Tensorflow 2 implementation of Amazon DeepAR Time Series Forecasting algorithm (https://arxiv.org/abs/1704.04110).
Influenced by these two open-source implementations: https://github.com/arrigonialberto86/deepar and https://github.com/zhykoties/TimeSeries (pytorch).
deepar/dataset:
- time_series.py: contains TimeSeries and TimeSeriesTest objects that perform covariate augmentation, grouping, scaling, and standardization according to Salinas et al.

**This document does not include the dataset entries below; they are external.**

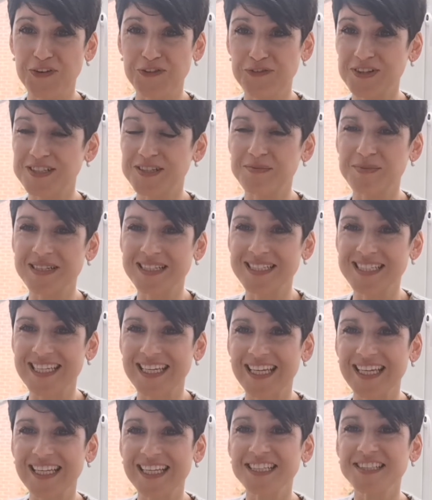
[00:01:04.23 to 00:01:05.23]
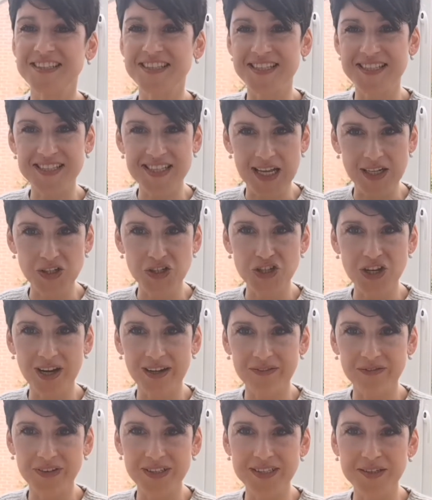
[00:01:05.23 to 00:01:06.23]
of vitamin D. It is the
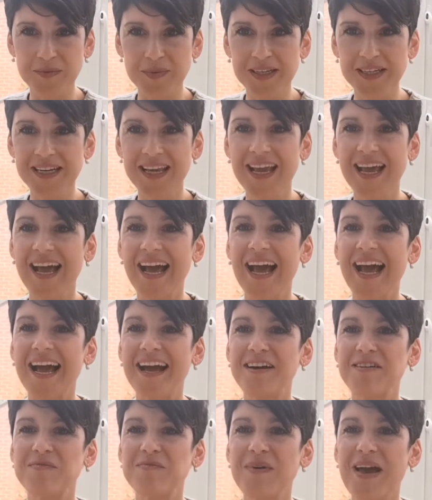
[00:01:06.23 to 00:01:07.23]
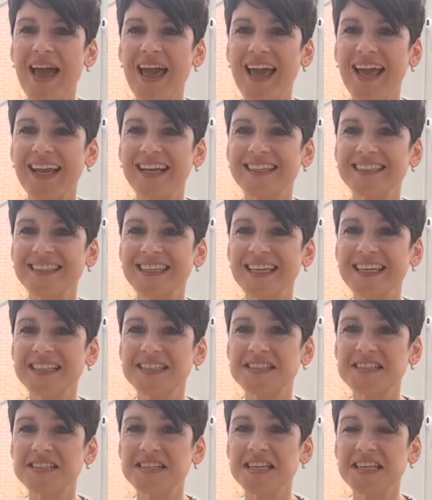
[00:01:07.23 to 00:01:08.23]
sunshine vitamin, and
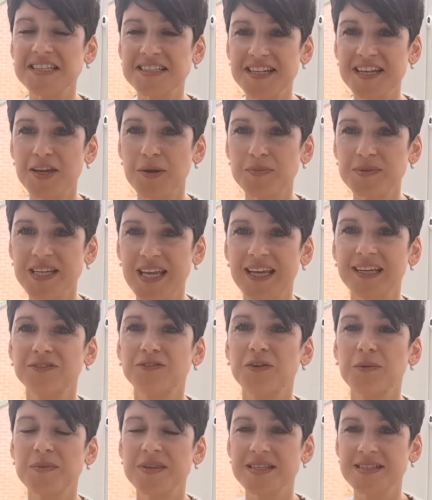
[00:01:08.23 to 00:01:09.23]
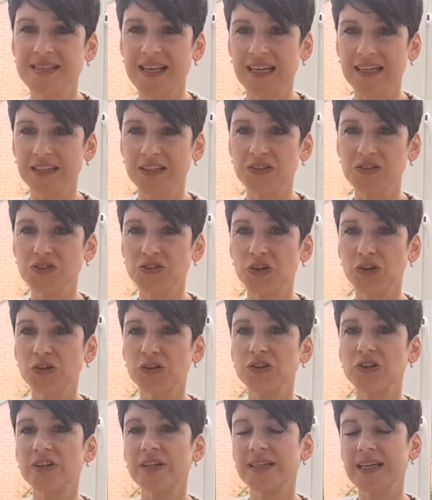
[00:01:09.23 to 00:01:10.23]
it's easily obtained from the sun. So
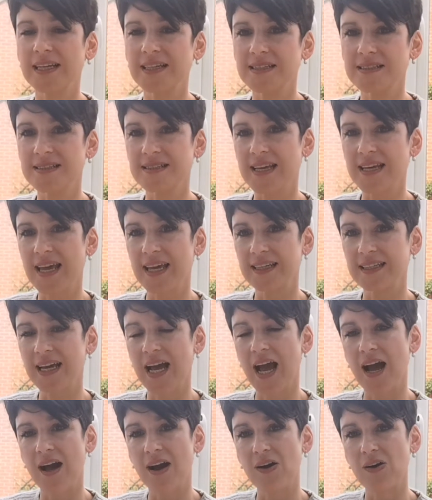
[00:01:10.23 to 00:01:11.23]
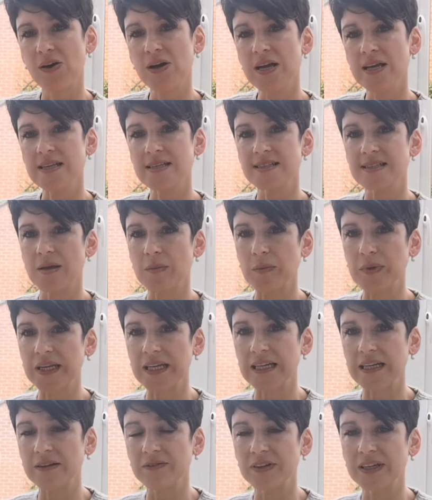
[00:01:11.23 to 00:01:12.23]
you can understand how
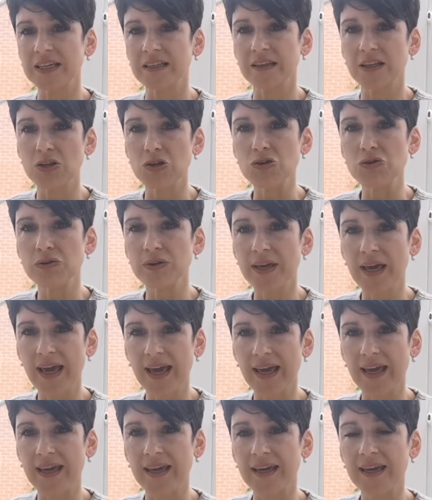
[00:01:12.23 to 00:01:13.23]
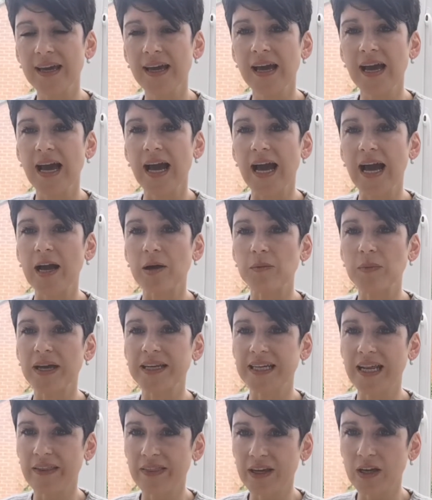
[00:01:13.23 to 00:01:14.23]
somebody living in the UK
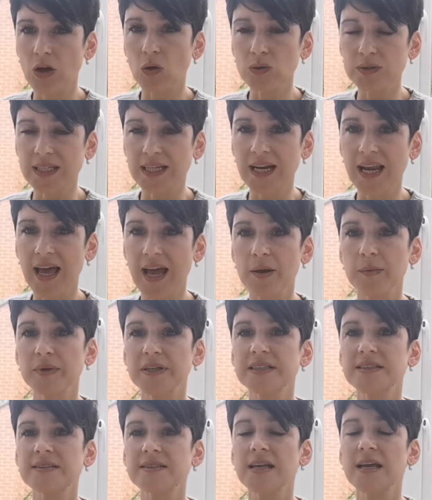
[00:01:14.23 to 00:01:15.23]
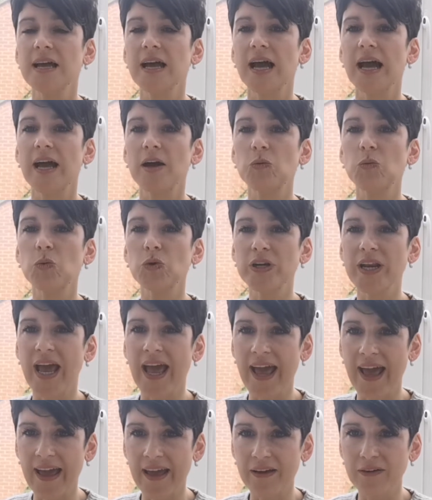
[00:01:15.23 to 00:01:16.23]
and other colder climates would
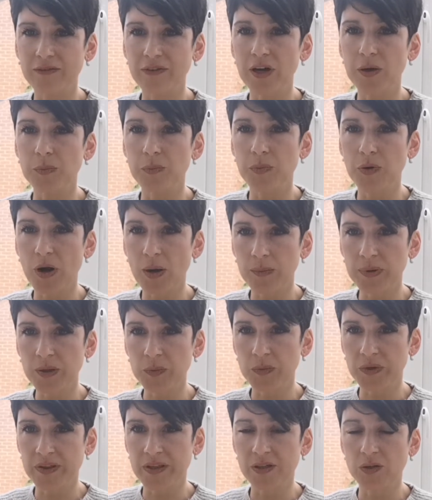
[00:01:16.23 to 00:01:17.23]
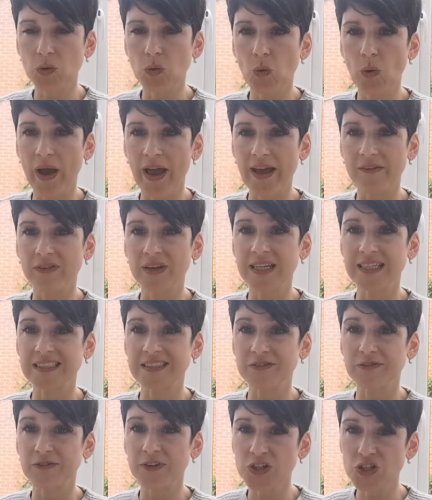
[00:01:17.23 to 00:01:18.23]
have a problem with it, or have a
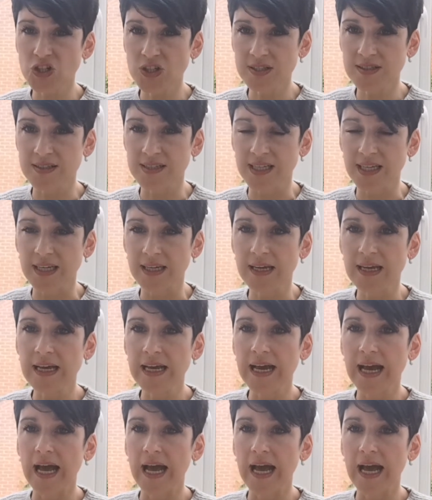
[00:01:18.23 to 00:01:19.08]
deficiency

The objects are also easy to integrate with the D3M AutoML DARPA primitive and piepline infrastructure (https://docs.datadrivendiscovery.org/).
deepar/model:
-
learner.py: contains a DeepARLearner class, which creates the model structure and implements a custom training loop. The model learns a categorical embedding for each unique time series group. It also performs ancestral sampling during inference (for arbitrary horizons into the future) and generates n samples at each timestep. Ancestral sampling can be conditioned with the whole training time series or just the final window.
-
layers.py: contains custom LSTMResetStateful layer and GaussianLayer layer (the latter is from https://github.com/arrigonialberto86/deepar and unused in current codebase)
-
loss.py: contains custom GaussianLogLikelihood loss for real data and NegativeBinomialLogLikelihood loss for positive count data. Both losses support masking and inverse scaling per Salinas et al.